For the processor Total System Services Inc. (NYSE: TSS), buying the prepaid card marketer NetSpend Holdings Inc. (Nasdaq: NTSP) is transformational. For NetSpend it's going to be business as usual, the companies say.

When the $1.4 billion all-cash acquisition is completed in mid-2013, TSYS will consider NetSpend its fourth line of business in addition to North America Services, International Services and Merchant Services. It will be the first time TSYS will own a business that sells directly to consumers.

"We have never corporately or personally been in the consumer business, and part of their business is the consumer business," says TSYS chairman and CEO Phil Tomlinson (pictured) in an interview. "We really do think this is a transformational deal."

For NetSpend, however, TSYS plans not to mess with what it considers to be a winning formula. "We've got the right people to manage it and run it," he says.

TSYS is keeping NetSpend execs such as its CEO, Dan Henry, and its president, Chuck Harris. NetSpend will continue to operate out of Austin, Texas. TSYS announced the acquisition late Feb. 19 after the market closed.

"The most important thing to me is that NetSpend is going to be able to continue to fulfill its mission," Henry said in a conference call after the acquisition was announced.

"Our merger with TSYS can only accelerate our growth," Henry adds.

TSYS turns 30 this year, and it is well aware of the need to keep up with its younger rivals. In an October conference call to discuss earnings, Tomlinson acknowledged the threat posed by mobile card-reader companies like Square Inc. and prepaid card marketers like NetSpend.

There are "more innovative and different things happening in the payments industry than I've seen in the past 30 years," Tomlinson said in October.

Shortly thereafter, TSYS bought ProPay, a Utah-based independent sales organization with a Square-like card reader called ProPay Jak.

Because TSYS is already a large prepaid card processor — "I think we're the probably the largest in the world," Tomlinson says — the NetSpend purchase "in some ways … seems like a perfect fit for us," he says.

"We process a lot of banks and they're starting to go after the banks," Tomlinson says. "We have several mutual customers today."

NetSpend has more than 2.4 million accounts, 46% of which receive funds by direct deposit. It has more than 500 retail distributors and more than 130,000 locations that allow consumers to reload their cards.

Prepaid cards are often considered a threat to banks, as the products appeal to underbanked consumers who are fed up with the way banks handle business. Though prepaid cards are frequently criticized for their fees, the consumers who buy the cards use them to avoid the pitfalls associated with debit and credit cards, such as overdrafts and late-payment charges.

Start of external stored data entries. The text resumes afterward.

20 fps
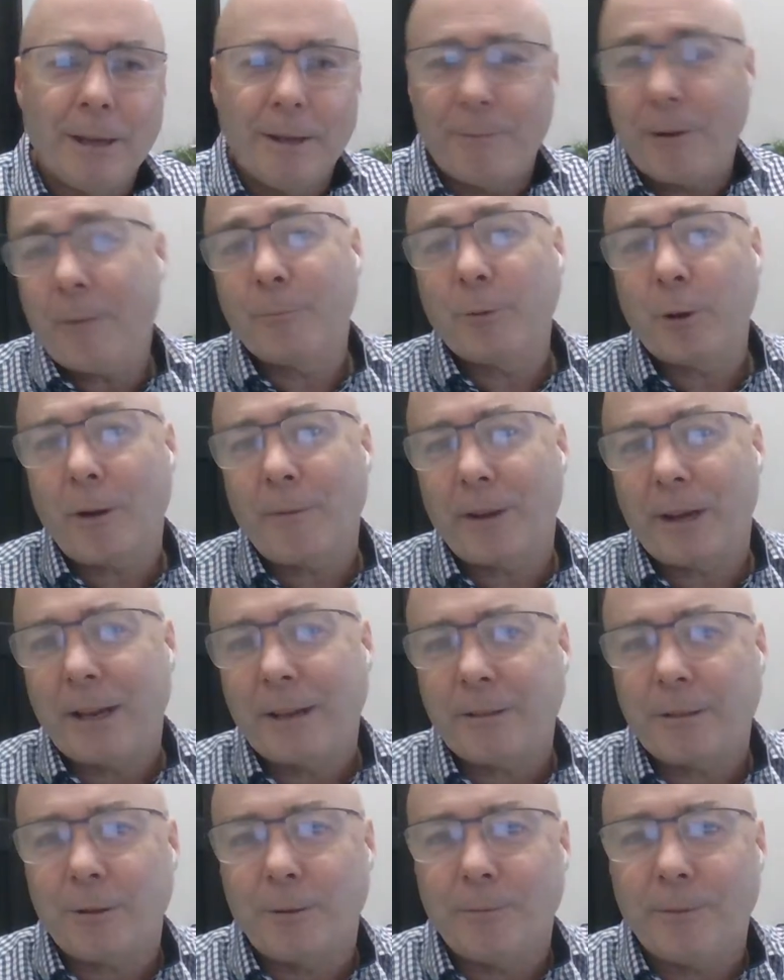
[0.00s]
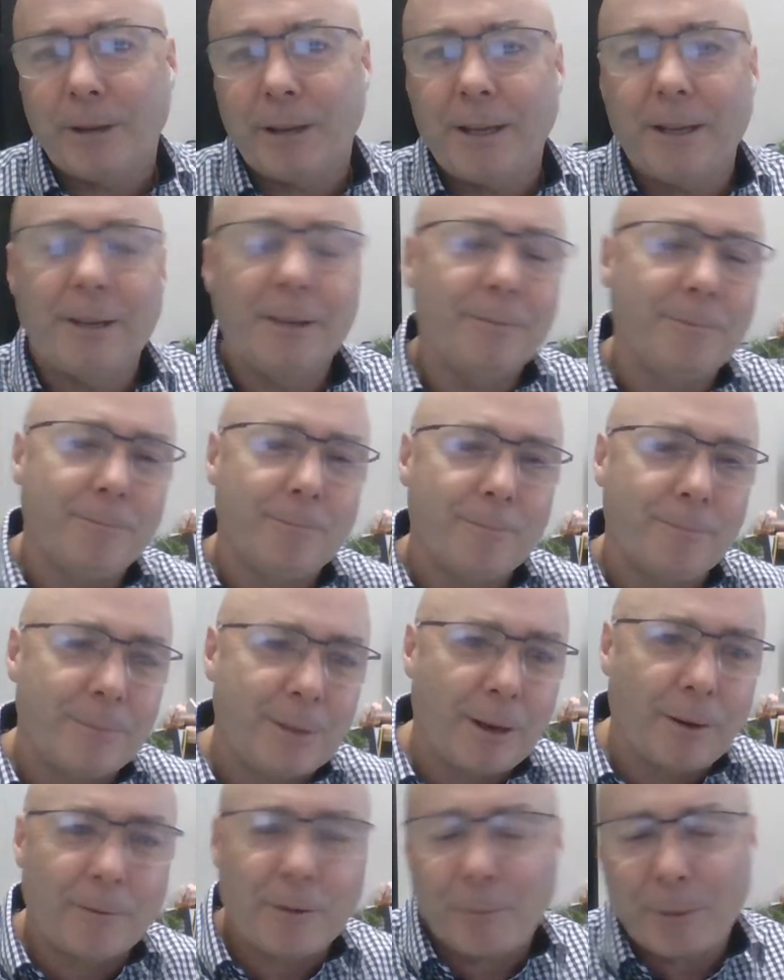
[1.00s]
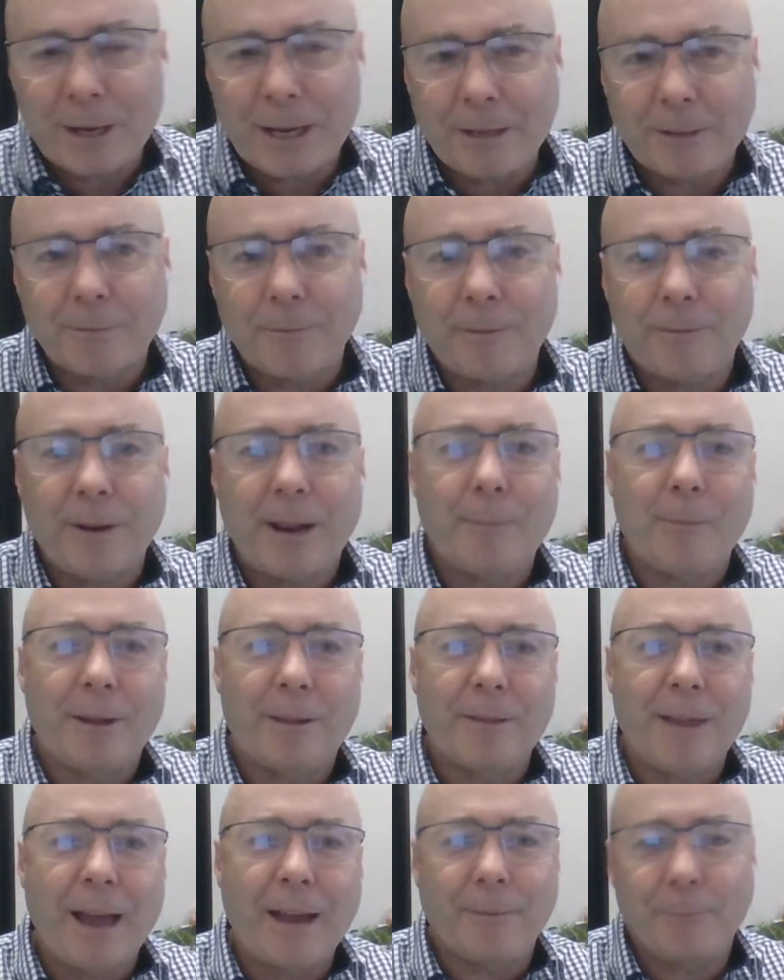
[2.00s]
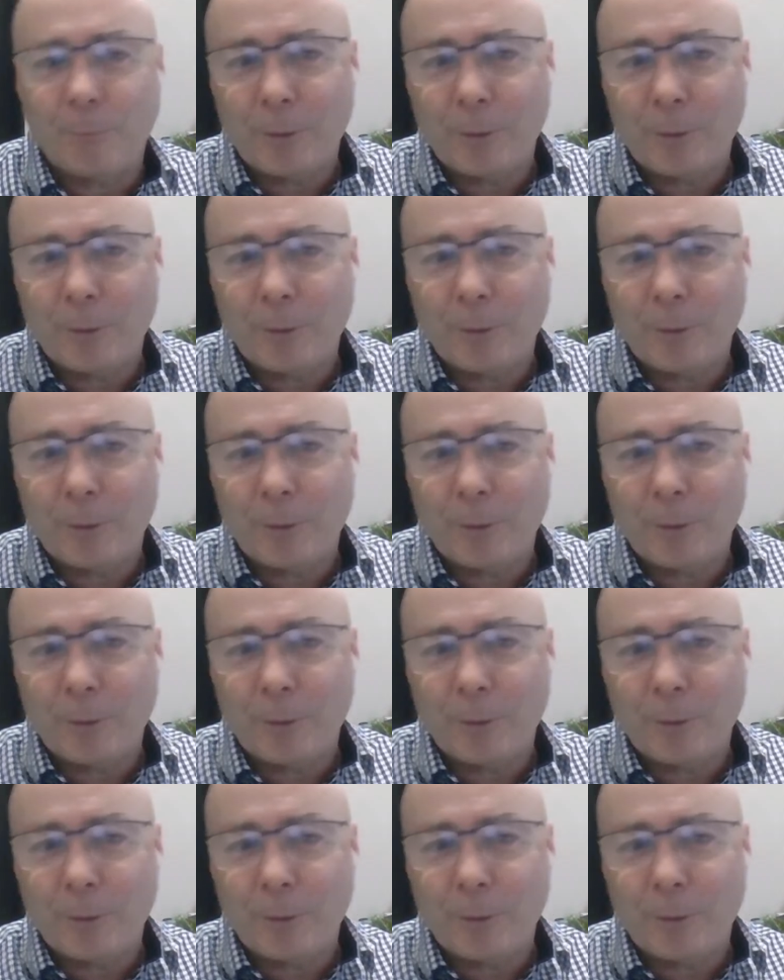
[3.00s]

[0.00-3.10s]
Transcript: if I'm driving an SUV and I've got my kids and my family and that,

Increasingly, credit-card issuers are offering prepaid cards, sometimes with features tied to bank accounts. For example, JPMorgan Chase's (JPM) Liquid prepaid card, introduced last year, waives its $4.95 monthly fee when linked to certain checking accounts. Fifth Third Bank's (FITB) Access 360 card, also launched last year, reduces its fee to $4 from $7 for customers who link it to a Fifth Third checking account (it also lowers the fee for users who load $500 or more a month to the prepaid account).

NetSpend offers services to consumers who transact mostly in cash and may not have bank accounts, Henry says. Features such as card-to-card transfers, online bill payment and direct deposit allow prepaid card users to use many typical bank services without opening a bank account.

At NetSpend, "these folks really understand the business," Tomlinson says. "They understand the ultimate end customer."

Daniel Wolfe is a contributing editor at American Banker.